EXERCISE REQUIREMENTS: Look below for the line containing "[0:07.00-0:08.00]", then write out that line and every line after it to the end, exactly, minus the pictures.

┌──

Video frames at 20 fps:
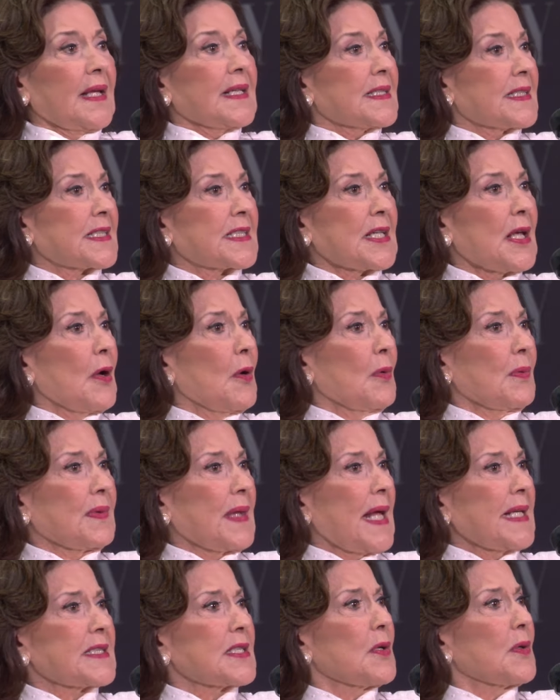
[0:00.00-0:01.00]
So
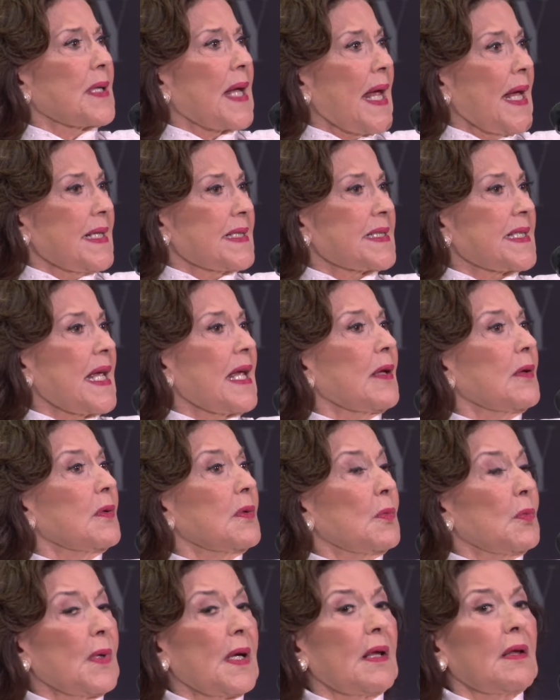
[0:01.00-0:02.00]
that's okay. Say,
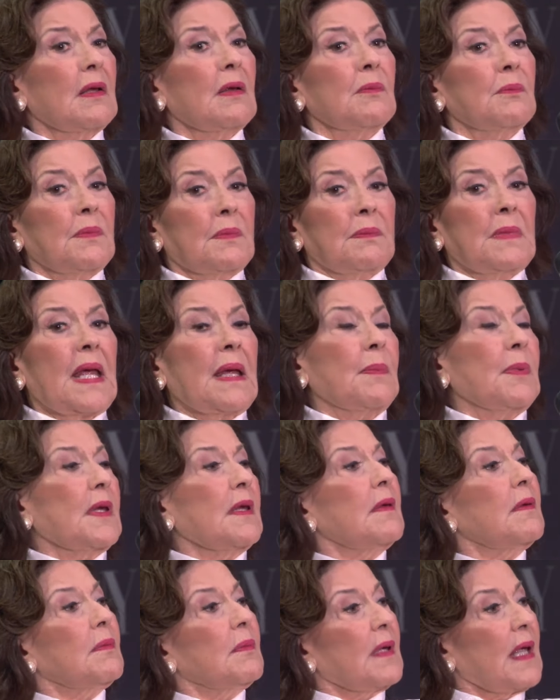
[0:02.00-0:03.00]
well,
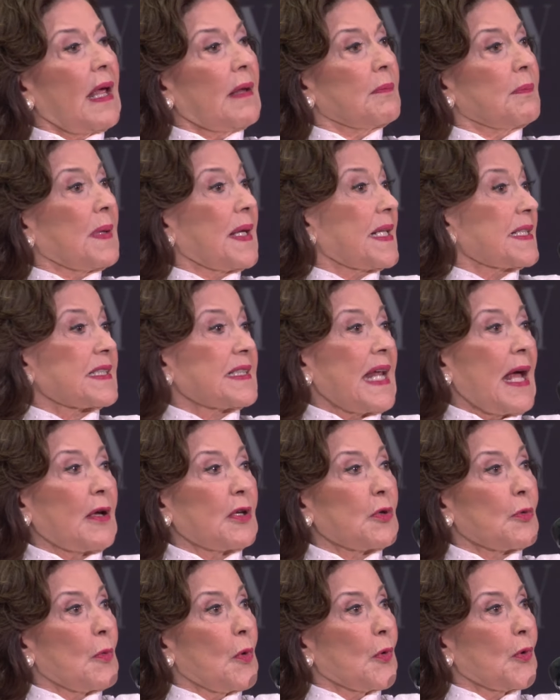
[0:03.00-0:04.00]
maybe, and because now
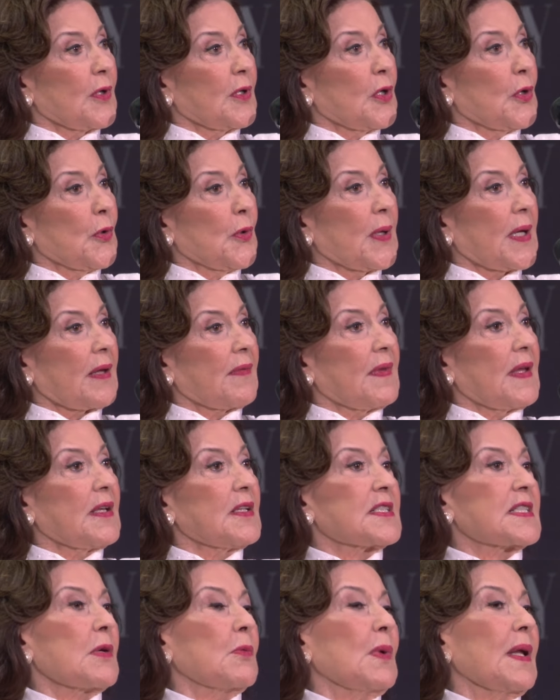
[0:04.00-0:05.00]
you're more alluring. And then
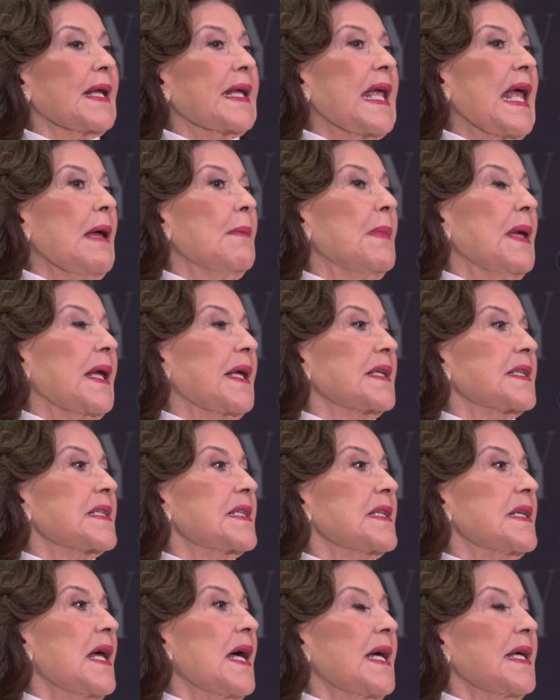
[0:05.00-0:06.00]
you say, well, I can't make it
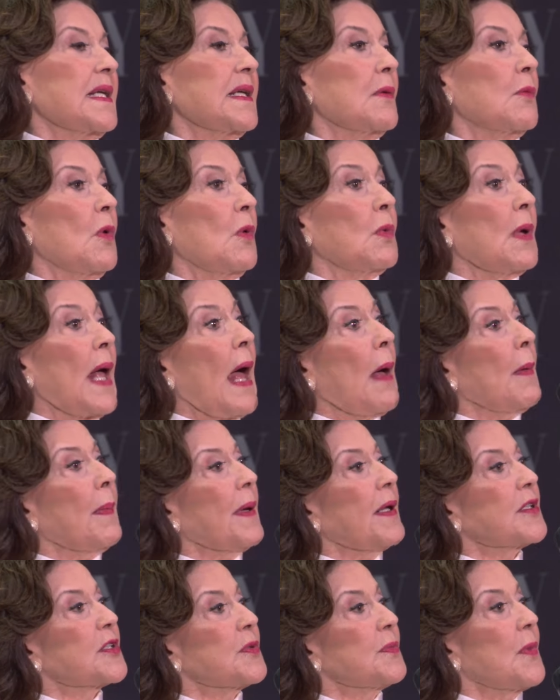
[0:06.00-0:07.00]
tonight. And well, how
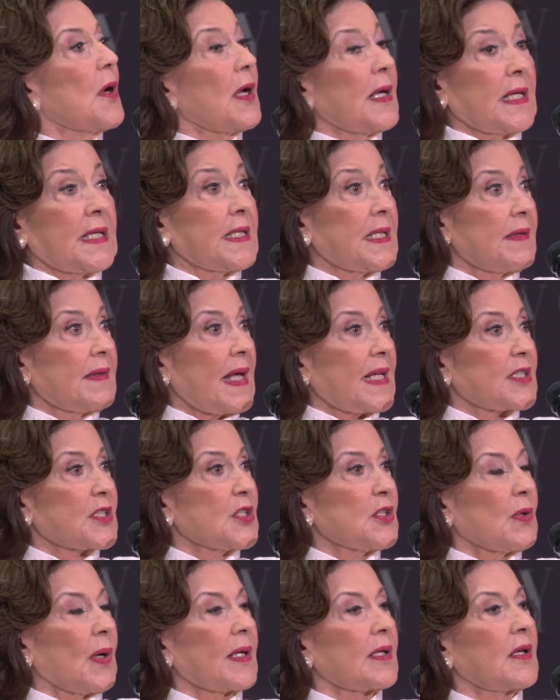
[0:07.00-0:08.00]
about tomorrow? He did that
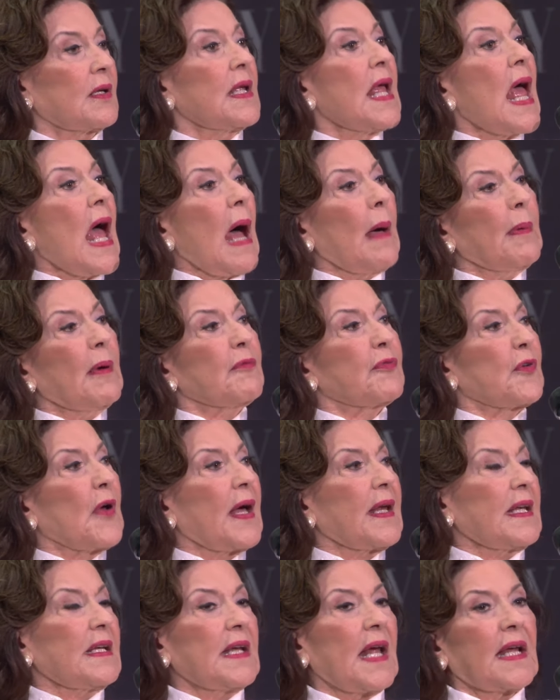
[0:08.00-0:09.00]
too. I go, how about
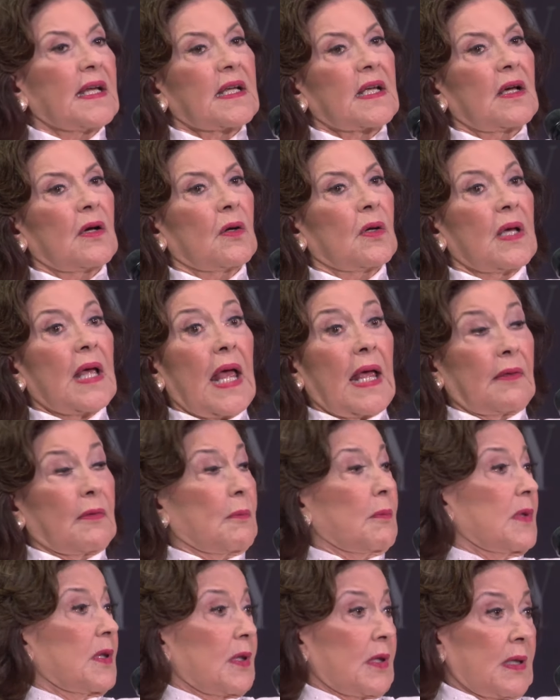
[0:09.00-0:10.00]
Friday night? And go,
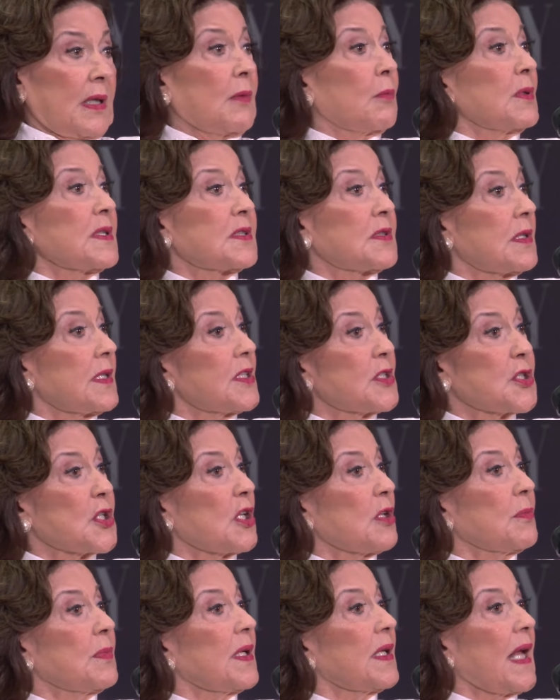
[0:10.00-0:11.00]
and it was
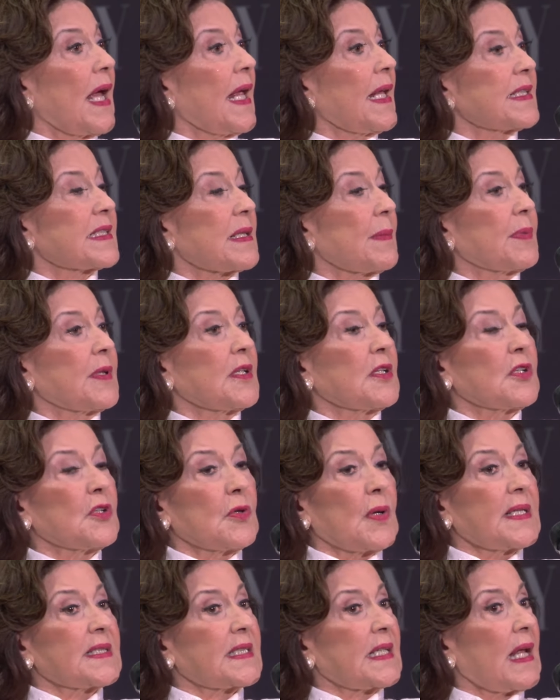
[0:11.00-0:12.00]
legitimate. I had something to
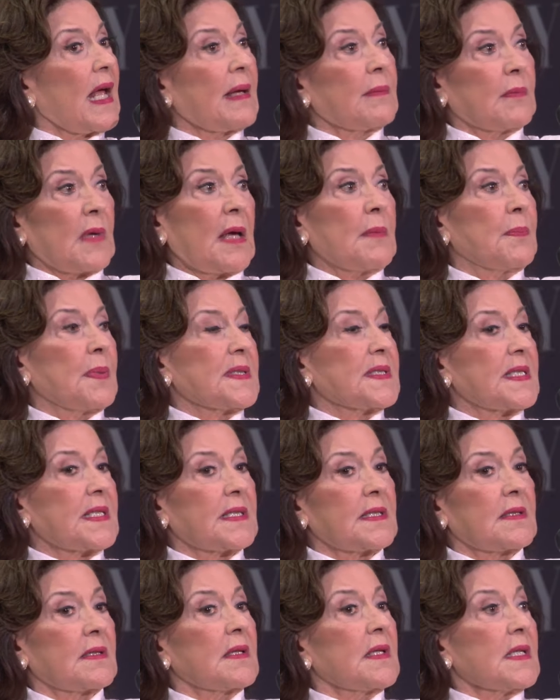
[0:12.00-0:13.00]
do. I said, I'm
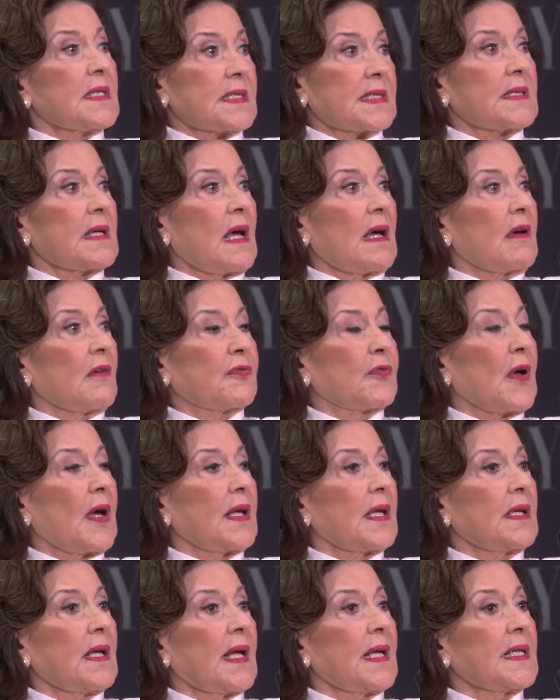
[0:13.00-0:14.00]
busy
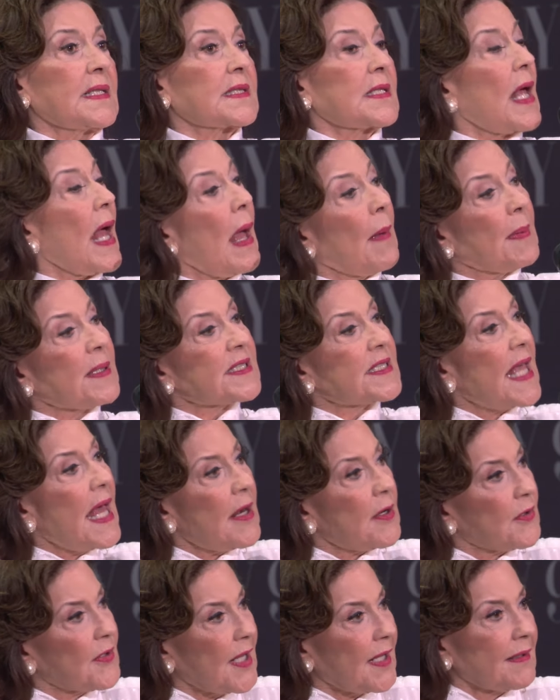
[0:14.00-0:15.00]
Friday night. He said, how about
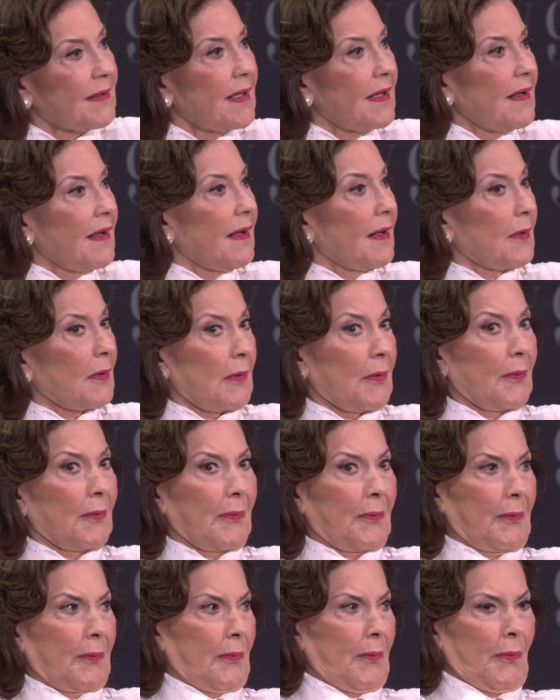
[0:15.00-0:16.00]
Saturday? I go,
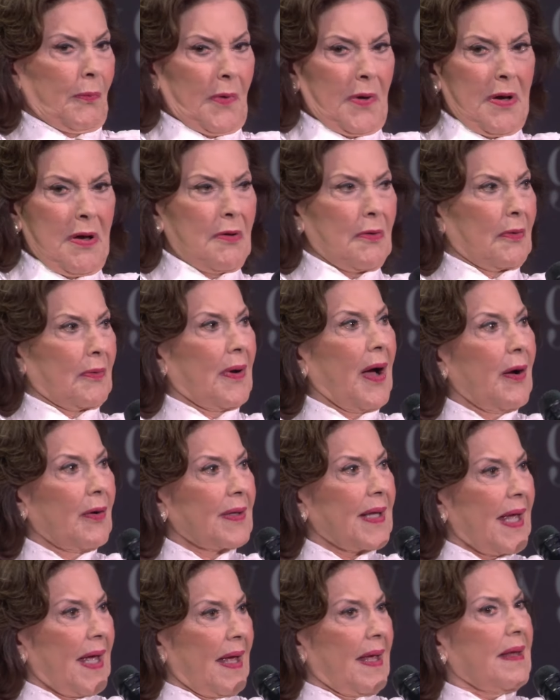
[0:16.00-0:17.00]
whoa,
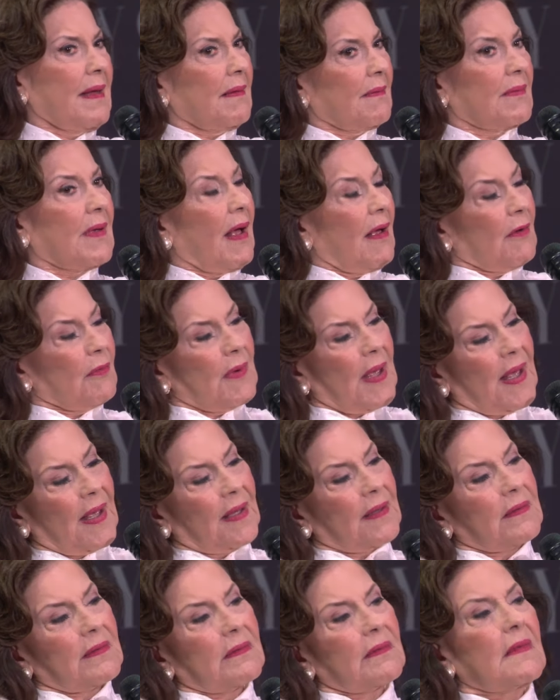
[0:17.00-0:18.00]
okay, all
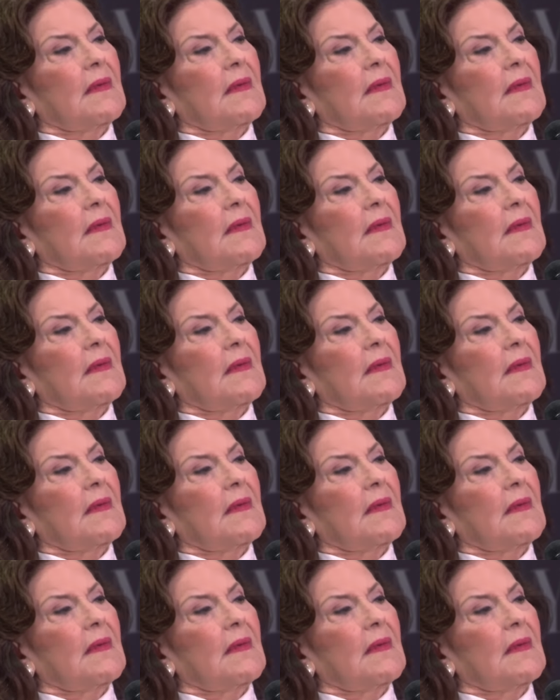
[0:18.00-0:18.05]
right.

└──

TASK SOLUTION:
[0:07.00-0:08.00]
about tomorrow? He did that
[0:08.00-0:09.00]
too. I go, how about
[0:09.00-0:10.00]
Friday night? And go,
[0:10.00-0:11.00]
and it was
[0:11.00-0:12.00]
legitimate. I had something to
[0:12.00-0:13.00]
do. I said, I'm
[0:13.00-0:14.00]
busy
[0:14.00-0:15.00]
Friday night. He said, how about
[0:15.00-0:16.00]
Saturday? I go,
[0:16.00-0:17.00]
whoa,
[0:17.00-0:18.00]
okay, all
[0:18.00-0:18.05]
right.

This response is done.